Know Your Covenants, Conditions, and Restrictions
When I first set out to argue for my right to the basketball hoop, I realized that I’d have to study my HOA’s Covenants, Conditions, and Restrictions, better known as your HOA’s CC&Rs: and no, these covenants won’t be found in any religious texts, even if they’re treated as such. The rules and regulations of any particular HOA are usually unique, so I contacted the HOA directly before I even moved into the neighborhood. While I was restricted in certain areas—like door color paint options, tree removal, and fence height—-there was nothing to indicate that a basketball hoop would be an unsightly nuisance. I simply held my ground about the hoop’s ultimate use (to spend some healthy time with my family), and the more understanding volunteers of the organization sided with me.
Why they Matter
Although my HOA’s restrictions have thrown a wrench in a few of my other plans (for example, there are specific restrictions as to the size of a front yard garden), for the most part, my position on them has changed. Time and again, following their guidelines for home beautification and maintenance have only served to improve the aesthetic of my home, which in turn only increases its value. After spending some time with some dedicated, passionate representatives of my HOA, I understand now why they matter; for the most part, their guidelines have been useful in shaping the kind of community I want to live in. Others clearly agree: planned developments that require homeowners to pay fees for the upkeep of common areas and shared structures are booming in popularity today, despite (or maybe because of) their strict guidelines. More and more, potential homeowners are attracted to these especially beautified communities. We all want to live in safe, beautiful, comfortable spaces. As such, I’ve found that involving myself with my HOA instead of avoiding it has helped me to forge a community that aligns with my values, rather than one that restricts my self-expression. Like it or not, one man’s restrictive HOA guideline is another man’s saving grace: I’d never been more grateful to my HOA, for example than when “Chad” across the street decided that he could park two class A motorhomes near my driveway for weeks on end. Thankfully, my HOA interceded on my behalf, and my driveway—with portable basketball hoop included—was mine again.

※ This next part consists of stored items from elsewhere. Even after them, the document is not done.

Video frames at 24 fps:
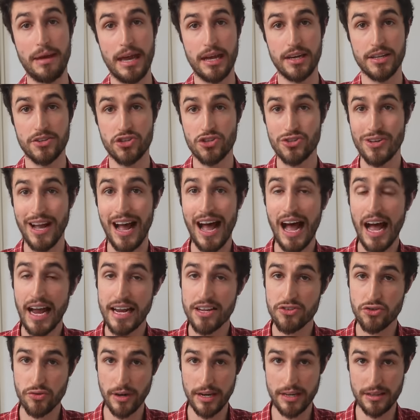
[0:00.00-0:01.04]
manage to
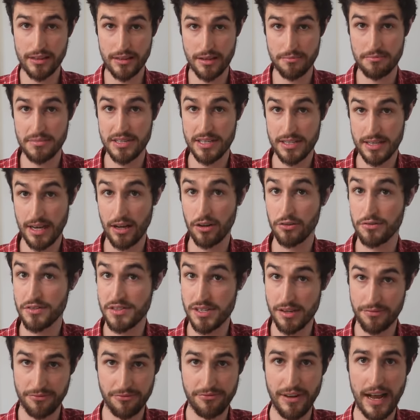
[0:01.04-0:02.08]
hydrate
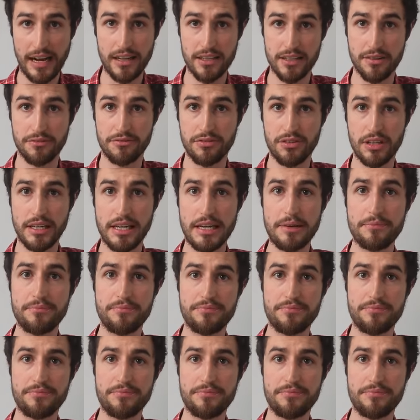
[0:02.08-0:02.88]
themselves effectively,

Although I challenged my HOA with what I believed to be a reasonable exception, I’m glad I did so in a way that fostered communication and understanding. Now, other families have hoops set up in their own driveways, which only better serves the community as a whole by encouraging neighborly behavior. In the end, I discovered how crucial it is to foster a working relationship with my HOA, as they ensure that we all live in a comfortable, safe, and aesthetically appealing neighborhood. Now, if I have a question about a remodeling project or a paint job, I work with both my designer and my HOA. If I have a good working relationship with them, I can better navigate what’s best for my home—and when I actively engage with the board of volunteers, I’m working within a democracy, and not a dictatorship.